I don't usually begin my comments with such explanatory content, but I'm convinced that MANY other readers here have never heard of this part of American history. I had not. When the author was gifted a photographic book about this movement that featured specific individuals and families who helped to achieve eventual success, she resolved to create a portrait of them and their story in an appropriate book for younger readers. This is the result of her decision and actual visits, interviews, and research about that neglected chapter of our shared history. 
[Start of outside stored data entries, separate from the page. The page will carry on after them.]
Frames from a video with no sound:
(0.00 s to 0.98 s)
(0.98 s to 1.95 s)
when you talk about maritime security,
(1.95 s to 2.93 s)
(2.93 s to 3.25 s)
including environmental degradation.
The account is preceded by several annotated/illustrated spreads providing Palmer's portraits of key figures of that time and change. Then a one-page direct address to readers from the author summarizes what the Movement was about and what it accomplished, at what sacrifices to the participants. The last line on that introduction is this:

"Record their conquering civil rights struggle for generations to come. Remember it. Pass it on."
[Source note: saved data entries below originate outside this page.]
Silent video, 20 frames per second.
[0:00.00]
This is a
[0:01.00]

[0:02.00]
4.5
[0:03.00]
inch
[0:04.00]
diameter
The movement was inspired by a trial of a local preacher, who had escaped to the north to avoid being lynched, only to be returned for trial years later, in 1959. He was convicted and served his time. But the jury was all white, because jurors were drawn from the ranks of registered voters, and Black people were prevented from registering. As mentioned earlier, it was at risk of life and family's lives to even attempt registration. This realization launched leaders who set out to register black voters.

With page turns that reveal the unfolding story through individual specific voices of victims, organizers, participants, and others who eventually supported the movement, this account comes to life with drama and intensity. Readers are drawn into the lives and emotions of the adults and children who held fast to their intention to exercise their rights as American citizens, regardless of the cost. Some who are profiled took part in school integration with all the risks that triggered.

"Outsiders" came to support the movement as it stretched from months to years. Even so, the wheels of political change turn slowly and the changes they rightly demanded were slow in coming. Even so, or perhaps as a result of their prolonged strength and resilience, laws did change and lives improved. 

Except for this... 

Many Americans are convinced that the Civil Rights laws of the sixties meant things are changed and everything is better now. Nice and neat, all wrapped up in a pretty bow. In a way, as convenient and comfortable a thought as the packing away of Black History Month books and lesson plans on February 28 each year. But more than half the states in our country are actively passing laws to restrict access to voting, and eviction remains a punitive practice that is driven by economic benefits to the landowners. Not as much has changed as needs to. Added to that legislative effort are countless bills/laws that are intentionally meant to "BAN" books like this from classrooms because they might bring up some "feelings" among some students. 

The much-distorted and politicized CRITICAL RACE THEORY complaints would keep discussions of Black history out of schools. Well, CRT is a post-graduate course of study in law schools, not in elementary, middle grade, or high schools. But a consequence of this exaggerated and distorted effort might keep young Americans from learning about their country's history and the importance of FREEDOM to exercise rights for EVERYONE.

That author message is not only intended to keep a piece of history alive, though that should be done. Reading this should also enliven young people to learn, to act, to recognize and support today's individual leaders and local heroes, like the ones finally documented in this account. I am so grateful to have had a chance to read this historic account, and to share it with other readers here. I follow many reviewers, seek out information about new releases, and hear about picture books from many sources. Even so, this title had not reached my attention. That, as with the loss to history of the original story, is an enormous problem. I urge everyone to find and read and promote this book. I intend to do that. And while you are at it, join my little effort to assure that sharing BLACK HISTORY is a year-round effort. Every year.